There were great things about summer. Like how we were getting things done around the house... ripping up nasty carpet and unpacking and rearranging...looking at paint samples, fighting about paint samples... putting the paint samples in a drawer and just...not painting.... but it's been fun to fix this place up and know that we are going to live in this house for a very long time. We can take our time to pick out the color of the walls, because we are settling here. No more moves. We moved boxes and furniture around, and then we moved them around again. Pretty much all summer we just moved our junk from room to room. We are not very good at decorating. At least there are less boxes laying around now. Sorta.

We celebrated the 4th of July by having family come over. We set off our own fireworks instead of fighting the crowd, and it worked out better than I thought it would. We were not sure how Lilli could enjoy fireworks. Only one time did we ever see her enjoy looking at them, which was when we were in Disneyworld. Being in a crowd of people is always a risk, and being near lots of smoke from fireworks could trigger a seizure. So we have to get creative.

On this 2015 fourth of July, Lilli watched small fireworks through our front picture window as my husband set them off in the driveway. She was interested, and stood with me and watched the fireworks and sparklers through the glass.

Watching our little fireworks in the driveway through the window.

Sometimes I get caught up in thinking that we need to do what all the other families around us are doing, like get in the car and drive to a field with hundreds of other families and watch the awesome huge fireworks while sitting on a blanket together. But that just doesn't work for us. That's not our family. With Lilli, we can't do that. And it's ok.

Our way of celebrating was great too.

The best thing about the summer was that we moved to a street with wonderful neighbors. Josh and Chloe played outside every day. They would beg to go out as soon as they woke up. They played for hours and hours with the neighborhood kids. It was a dream come true for me, to have this for my kids. We own a Wii. They played it less than 5 times total the entire summer. They had hardly any screen time all summer except for movies we checked out from the library. They tromped through the woods and played until it became too overgrown with summer leaves. They swam in the little KMart pool we had and jumped on the trampoline. We went nowhere. We did nothing special. It was the best summer ever.

Except for Lilli.

Lilli did not have the best summer ever. She does not do well with a go-with-the-flow summer schedule. She did not want to go in the pool much, only a few times. She had a bunch of seizures all summer, and that was tough. Really tough.
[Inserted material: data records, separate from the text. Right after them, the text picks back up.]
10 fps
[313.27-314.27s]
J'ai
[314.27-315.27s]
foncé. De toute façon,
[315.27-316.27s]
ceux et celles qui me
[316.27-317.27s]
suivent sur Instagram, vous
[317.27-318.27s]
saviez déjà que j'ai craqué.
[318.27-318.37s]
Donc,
She was just so unhappy much of the time, and all she wanted to do was stay inside and watch the same movies over and over. It was hard for her. If I made her go outside, it usually did not last long. She would melt down and collapse and sob, yanking at the door to go back in.
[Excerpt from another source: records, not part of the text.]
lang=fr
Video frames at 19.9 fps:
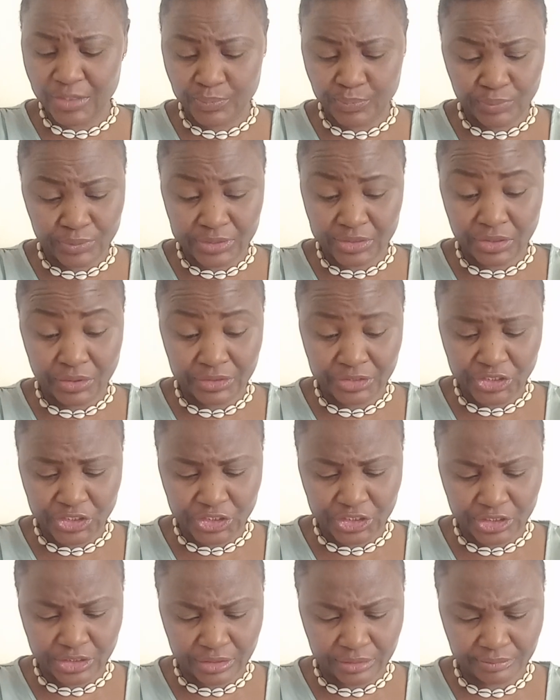et puis
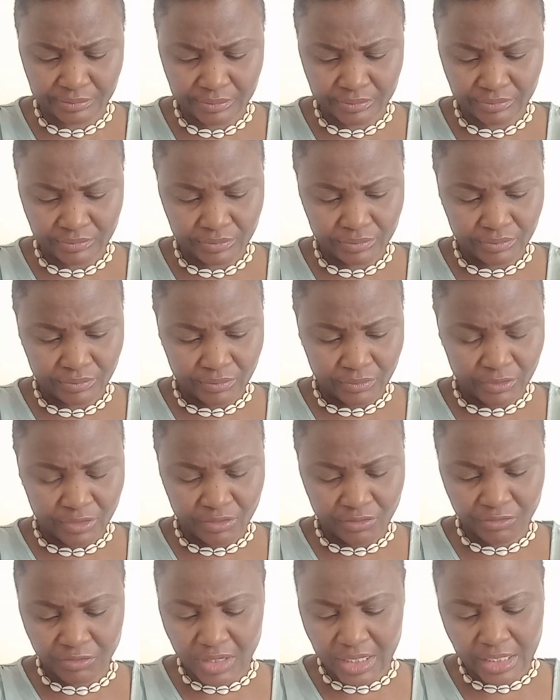s'enrichir.
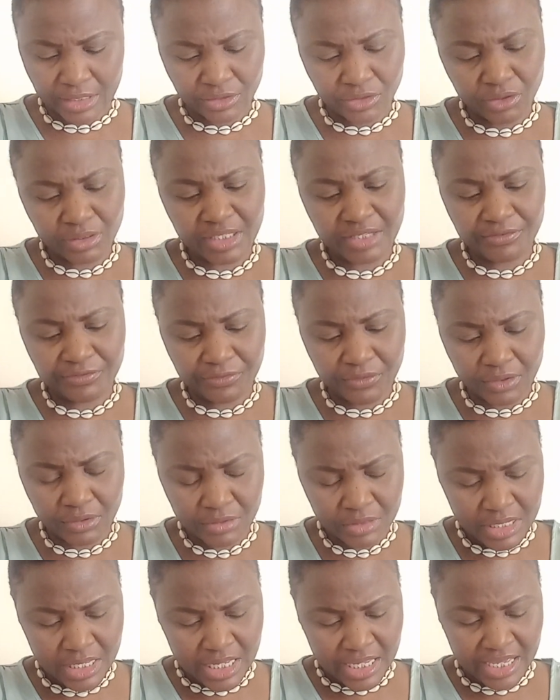Voilà, donc il faut
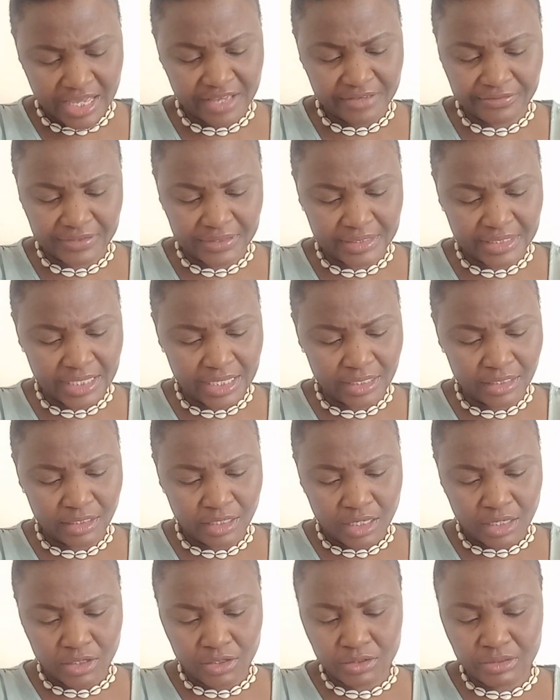éviter
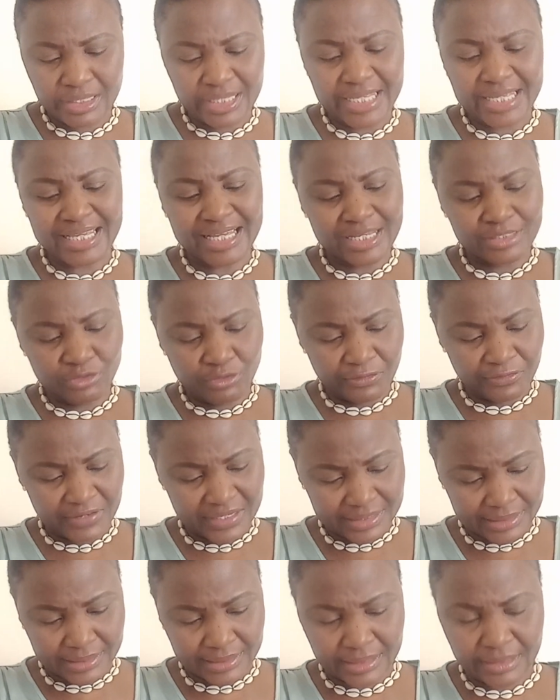les cadeaux
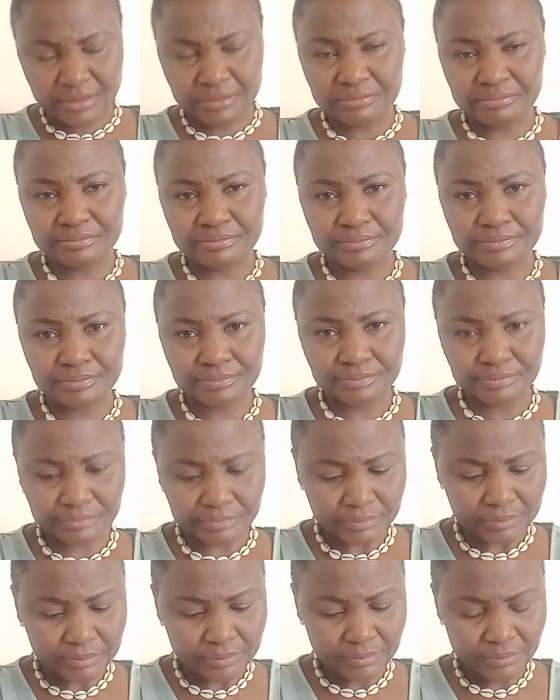faciles.
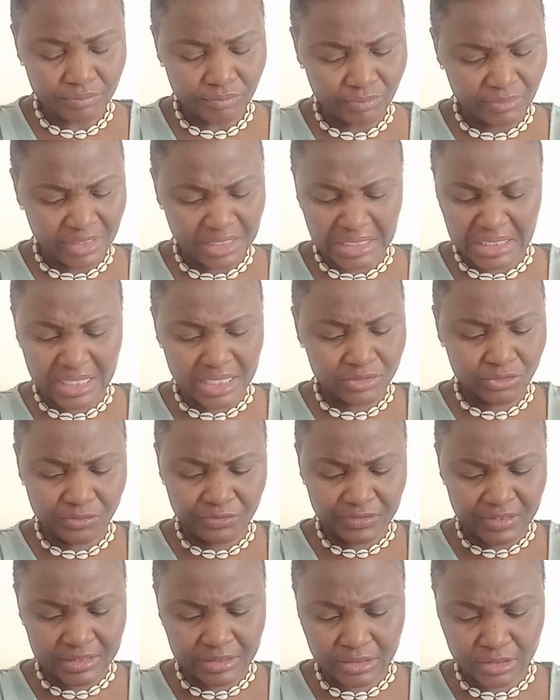Les cadeaux
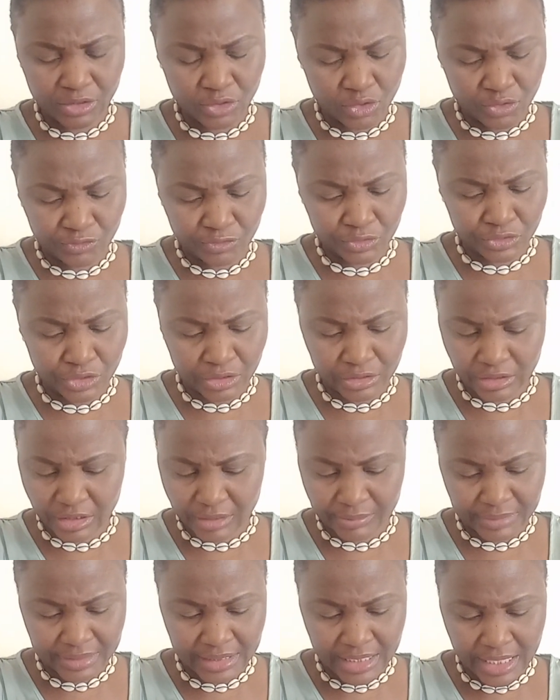faciles qu'on vous donne
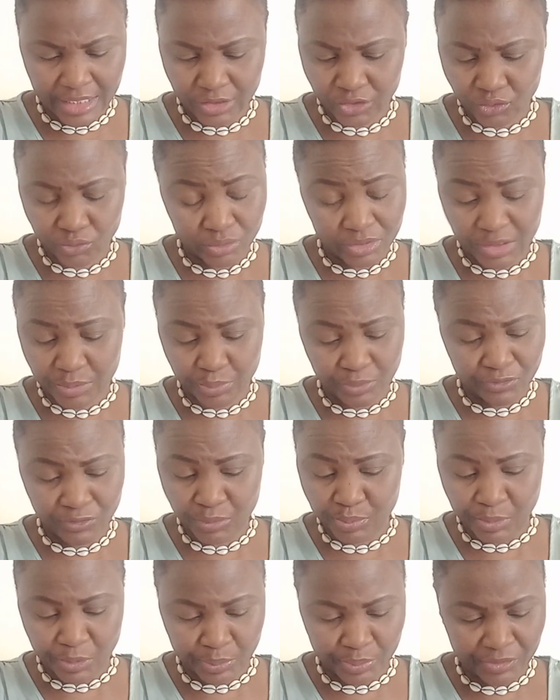comme ça et tout, c'est pour
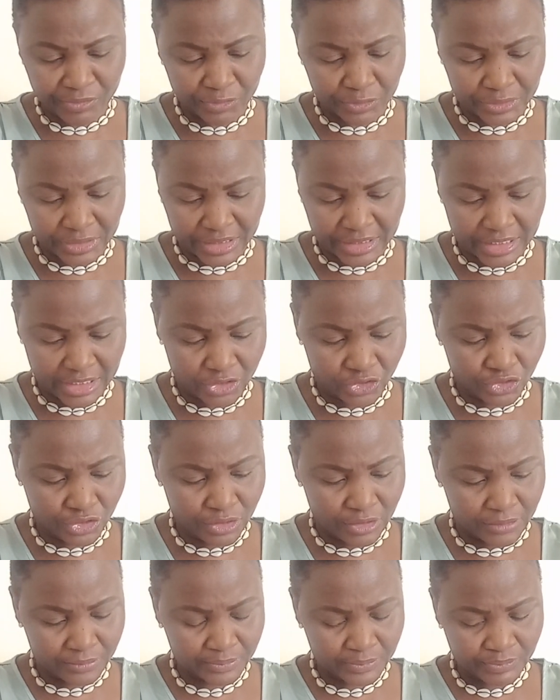vous pomper votre
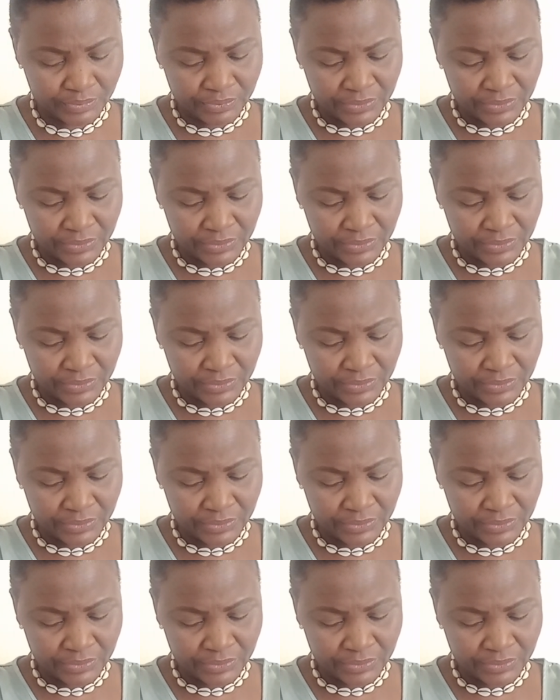énergie. Hein.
Lilli had summer school a couple of hours a week for six weeks, and that was a bright spot in her week. She loved the teacher, and she did great. I was so thankful the day the teacher brought Lilli out to the van after a school session and said, "She's very smart! She knows what's going on, she absolutely does." I appreciate when others point out Lilli's intelligence in front of her. Lilli needs to hear it. It validates her. You should see the reaction from Lilli whenever someone sincerely complements her brain. She so wants others to see this in her.

I could not wait for school to start for Lilli. She needed it so much. Summer yanked me in different directions every day. I wanted Josh and Chloe to have all the outside playing time they wanted. I wanted them to experience what every kid should during summer months: catching fireflies, riding bikes, swimming, playing outside and imagining.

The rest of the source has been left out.